Франсиско Леаль тоже был сыт по горло. Особенно невыносимо было то, что вот уже несколько дней он не видел Ирэне. Всю неделю распорядок их рабочего дня не совпадал. Он уже отчаялся ее увидеть, когда она позвонила объявив, что придет к нему на ужин.

В доме Леалей тщательно готовились к приему. Хильда приготовила свое фирменное рагу, а профессор купил бутылку вина и букет первых весенних цветов, — он очень уважал девушку, ее присутствие ему казалось сродни морскому бризу, уносящему скуку и заботы. Были приглашены и другие сыновья — Хосе и Хавьер с семьями: они любили хотя бы раз в неделю собираться вместе.

Когда Франсиско заканчивал проявлять пленку в ванной, служившей ему фотолабораторией, он услышал, что пришла Ирэне. Повесив ленты пробных снимков, он вытер руки, вышел и, закрыв за собой дверь на ключ от любопытных глаз племянников, поспешил ей навстречу. Ноздри нежно защекотали запахи из кухни, слышны были звонкие голоса детворы. Франсиско догадался: все уже в столовой. Тут он увидел свою подругу и почувствовал, как счастье коснулось его крылом: платье Ирэне было усеяно набивными маргаритками, а в косу были вплетены те же самые цветы. Так в облике Ирэне слились его сон и благие предсказания женщины-астролога.


Хильда вошла в столовую с дымящимся подносом, и все хором приветствовали ее появление.

— Требуха! — вздохнул, не сомневаясь, Франсиско: этот запах томата и лаврового листа он узнал бы и на дне моря.

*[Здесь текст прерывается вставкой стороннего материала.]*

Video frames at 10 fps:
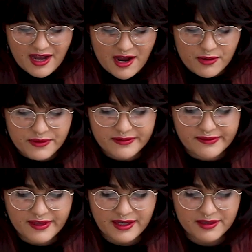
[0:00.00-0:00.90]
out the
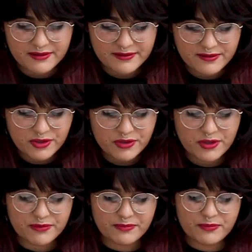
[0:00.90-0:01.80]
scale so you
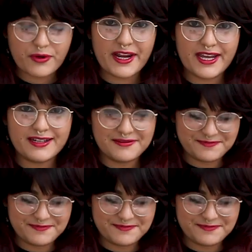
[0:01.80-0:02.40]
don't break it.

— Ненавижу требуху! Она как полотенце! — заныл кто-то из детей. Пока мать с помощью невестки раскладывала еду по тарелкам, Франсиско, взяв кусок хлеба, намазал его аппетитным соусом и поднес ко рту. Только один Хавьер, казалось, не участвовал в общем оживлении. С отсутствующим видом старший брат молча крутил в руках бечевку. В последнее время он развлекался завязыванием узлов: морские, рыбацкие, ковбойские, гужевые, седловые, стремянные, крюковые, ключевые и вантовые, — он то завязывал, то развязывал их с каким-то непостижимым упорством. Сначала его дети наблюдали за этим как зачарованные, но потом научились сами, и их интерес к веревке постепенно угас. Они привыкли видеть отца, постоянно поглощенного этим навязчивым занятием: его дурная привычка никому не мешала Только жена жаловалась: ей приходилось терпеть грубые от натертых мозолей руки мужа и эту проклятую веревку, свернувшуюся у кровати ночью, как домашняя змея.

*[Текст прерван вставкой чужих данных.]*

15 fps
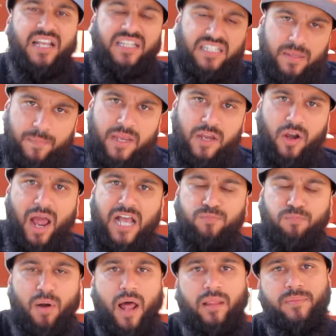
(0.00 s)
Samir has
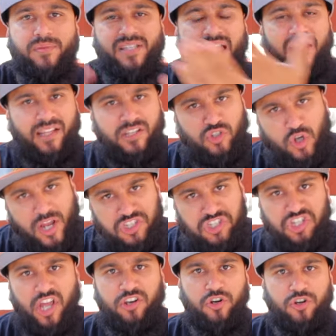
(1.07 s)
problems. The
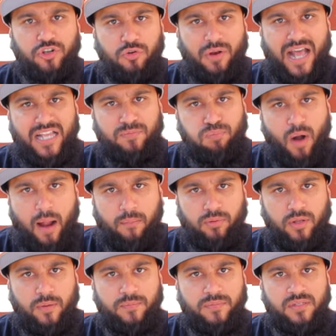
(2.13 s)
transgender dude has
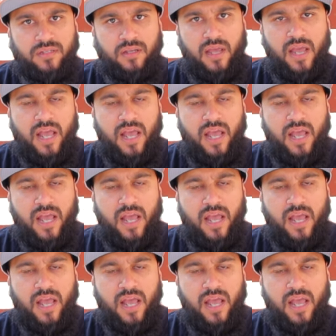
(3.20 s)
problems.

— Требуха мне не нравится! — повторил ребенок.

— Тогда ешь сардины, — посоветовала бабушка.

— Нет, они — с глазами!

Священник стукнул кулаком по столу так, что подпрыгнула посуда. Все замерли.

— Хватит! Будешь есть то, что дадут. Тебе известно, сколько людей за день обходятся лишь чашкой чаю и краюхой черствого хлеба? В моем квартале дети падают в обморок от голода прямо в школе! — воскликнул Хосе.

Хильда умоляюще дотронулась до руки Хосе, пытаясь успокоить его, чтобы обойтись без упоминания о голодных в его приходе, ведь так можно испортить семейный ужин, а у отца опять заболит печень. Смутившись от собственного гнева, Хосе опустил голову. Многолетний опыт так и не погасил его вспыльчивость и одержимость идеей всеобщего равенства Ирэне разрядила обстановку, предложив тост за жаркое, и все подхватили ее слова, восхваляя его запах, вкус и мягкость, но, прежде всего, его пролетарское происхождение.